Situation économique et financière

Face à la conjoncture, un langage de vérité.
 
Face à une nouvelle donne conjoncturelle européenne difficile - croissance annuelle très faible pour 2014 (0,4%) et ralentissement non anticipé de l’inflation-, nous devons tenir un langage de vérité. Les recettes publiques sont moins élevées qu'attendues. Le déficit public sera de 4,4% de PIB en 2014. Le Gouvernement assume ce déficit. Rien ne serait pire que de plonger le pays dans l’austérité et de fragiliser la reprise économique.
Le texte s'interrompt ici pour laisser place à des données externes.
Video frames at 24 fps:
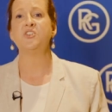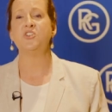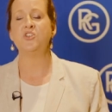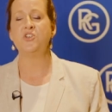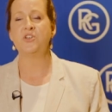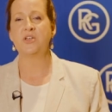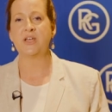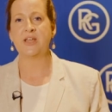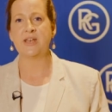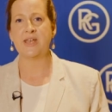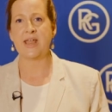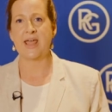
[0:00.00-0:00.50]
you
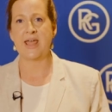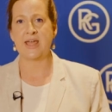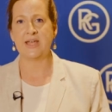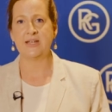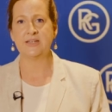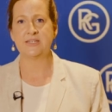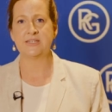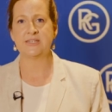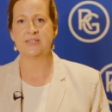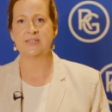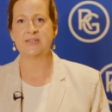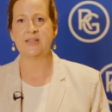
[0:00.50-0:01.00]
to
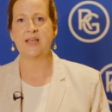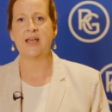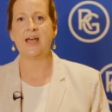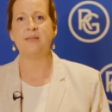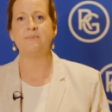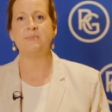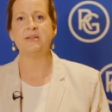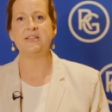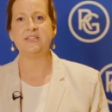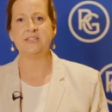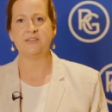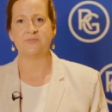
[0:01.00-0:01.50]
connect and
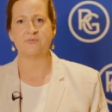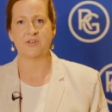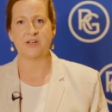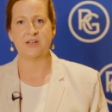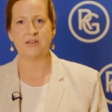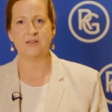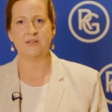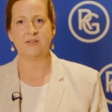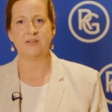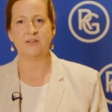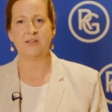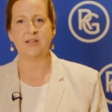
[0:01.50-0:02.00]
be
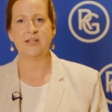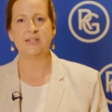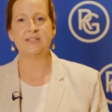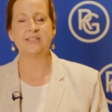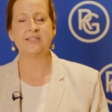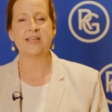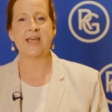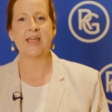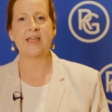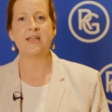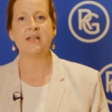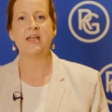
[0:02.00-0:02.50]
different and
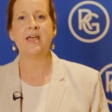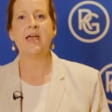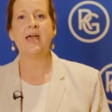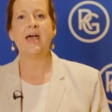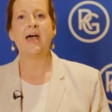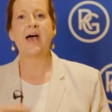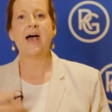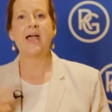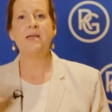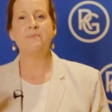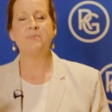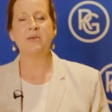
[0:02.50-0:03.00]
say,
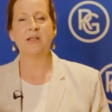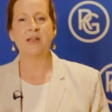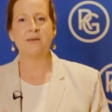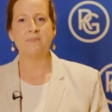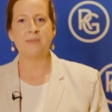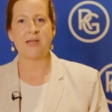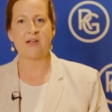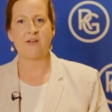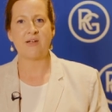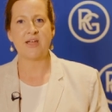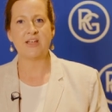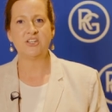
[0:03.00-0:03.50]
hey, Bill and
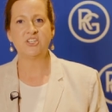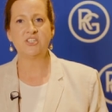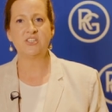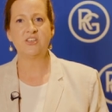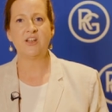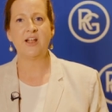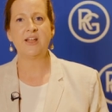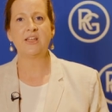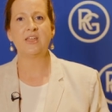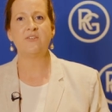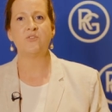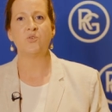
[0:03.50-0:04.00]
Mary, just
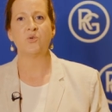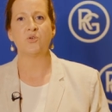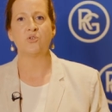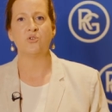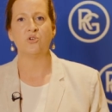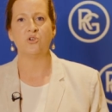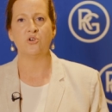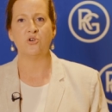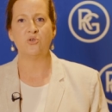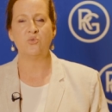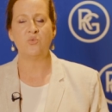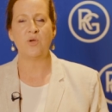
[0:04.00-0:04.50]
thought I'd give you a
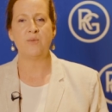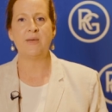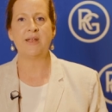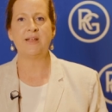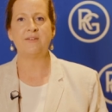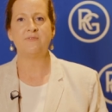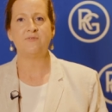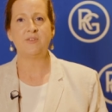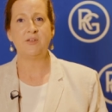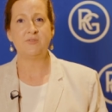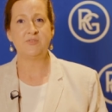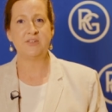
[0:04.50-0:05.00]
call. We met
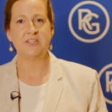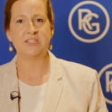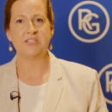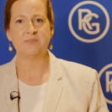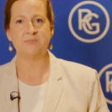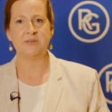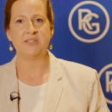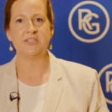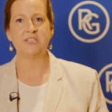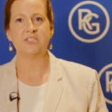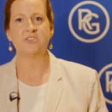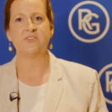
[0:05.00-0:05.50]
at 50
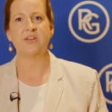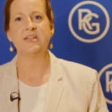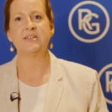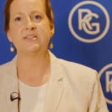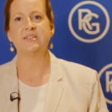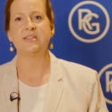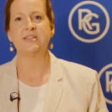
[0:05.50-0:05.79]
Smith Street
Nous devons adapter le rythme de baisse des déficits sans renoncer ni au sérieux budgétaire ni à nos engagements. Le Gouvernement maintient avec détermination et pragmatisme : le cap du plan d’économies de 50 milliards d'euros (dont 21 milliards dès 2015) ; le cap du Pacte de responsabilité et de solidarité ; le cap des réformes en faveur du dynamisme de notre économie et de la modernisation de l’action publique. Pour 2015, il tient aussi ses engagements de baisse d'impôt en faveur des classes moyennes. Pour la première fois depuis 4 ans, aucune mesure générale ne viendra augmenter l’impôt sur le revenu des Français. Le cap qui est le nôtre, c’est celui de la réduction de nos déficits à un rythme compatible avec le retour de la croissance.